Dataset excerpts
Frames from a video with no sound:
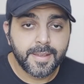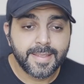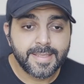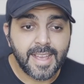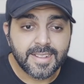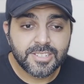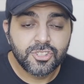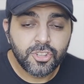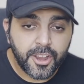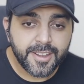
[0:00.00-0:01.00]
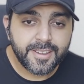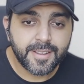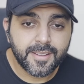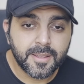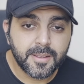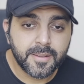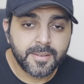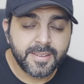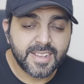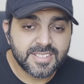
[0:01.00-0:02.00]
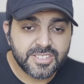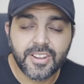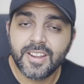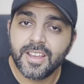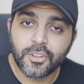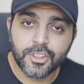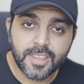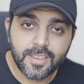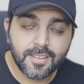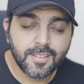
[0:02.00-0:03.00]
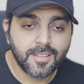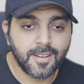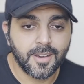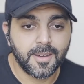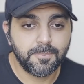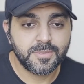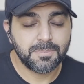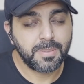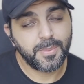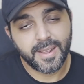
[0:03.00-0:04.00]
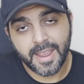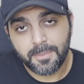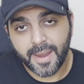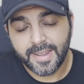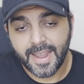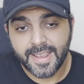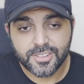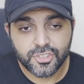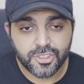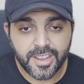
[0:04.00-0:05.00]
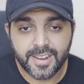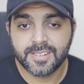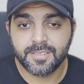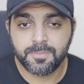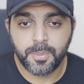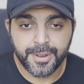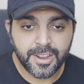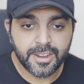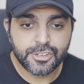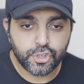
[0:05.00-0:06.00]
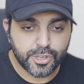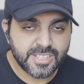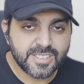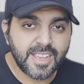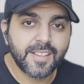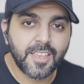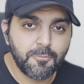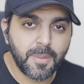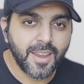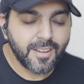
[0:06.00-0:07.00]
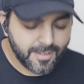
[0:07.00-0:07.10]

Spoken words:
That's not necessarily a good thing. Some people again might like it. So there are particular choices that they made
---
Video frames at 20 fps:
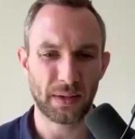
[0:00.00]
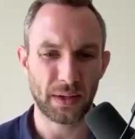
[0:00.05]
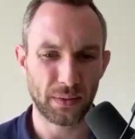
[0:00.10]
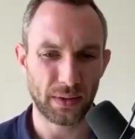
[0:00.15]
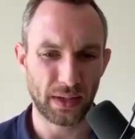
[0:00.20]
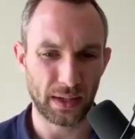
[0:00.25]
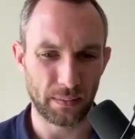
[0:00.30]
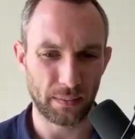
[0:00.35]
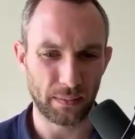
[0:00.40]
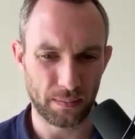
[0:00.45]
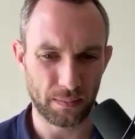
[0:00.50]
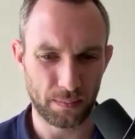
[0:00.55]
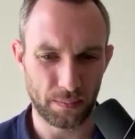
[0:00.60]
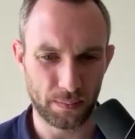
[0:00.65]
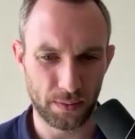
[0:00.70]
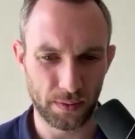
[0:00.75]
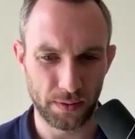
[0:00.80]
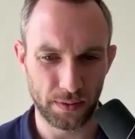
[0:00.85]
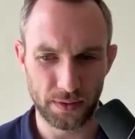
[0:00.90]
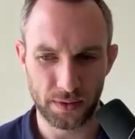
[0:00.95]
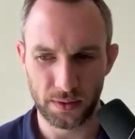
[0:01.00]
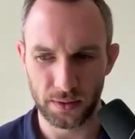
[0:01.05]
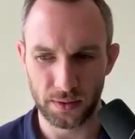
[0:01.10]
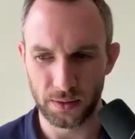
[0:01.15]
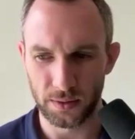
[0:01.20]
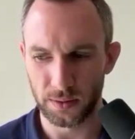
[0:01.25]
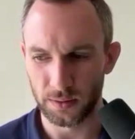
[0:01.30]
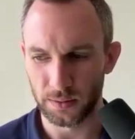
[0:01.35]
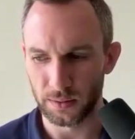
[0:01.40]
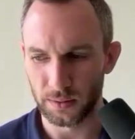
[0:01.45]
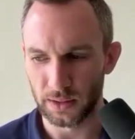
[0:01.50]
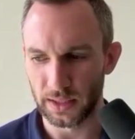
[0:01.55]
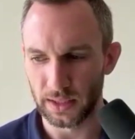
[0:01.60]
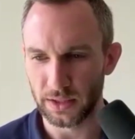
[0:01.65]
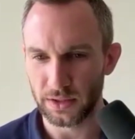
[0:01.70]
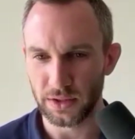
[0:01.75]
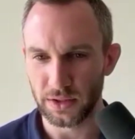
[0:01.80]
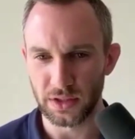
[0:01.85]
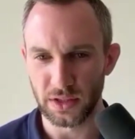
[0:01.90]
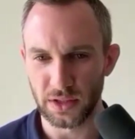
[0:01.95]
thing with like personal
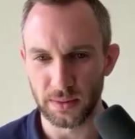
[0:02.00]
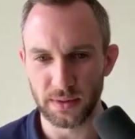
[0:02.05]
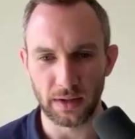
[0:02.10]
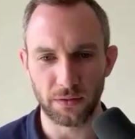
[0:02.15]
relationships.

● **Goal of the exercise**
Write out exactly the lines above between the one with "Frames from a" and the one with "[0:07.00-0:07.10]", inclusive, with pictures left out.

● **Solution to the problem**
Frames from a video with no sound:
[0:00.00-0:01.00]
[0:01.00-0:02.00]
[0:02.00-0:03.00]
[0:03.00-0:04.00]
[0:04.00-0:05.00]
[0:05.00-0:06.00]
[0:06.00-0:07.00]
[0:07.00-0:07.10]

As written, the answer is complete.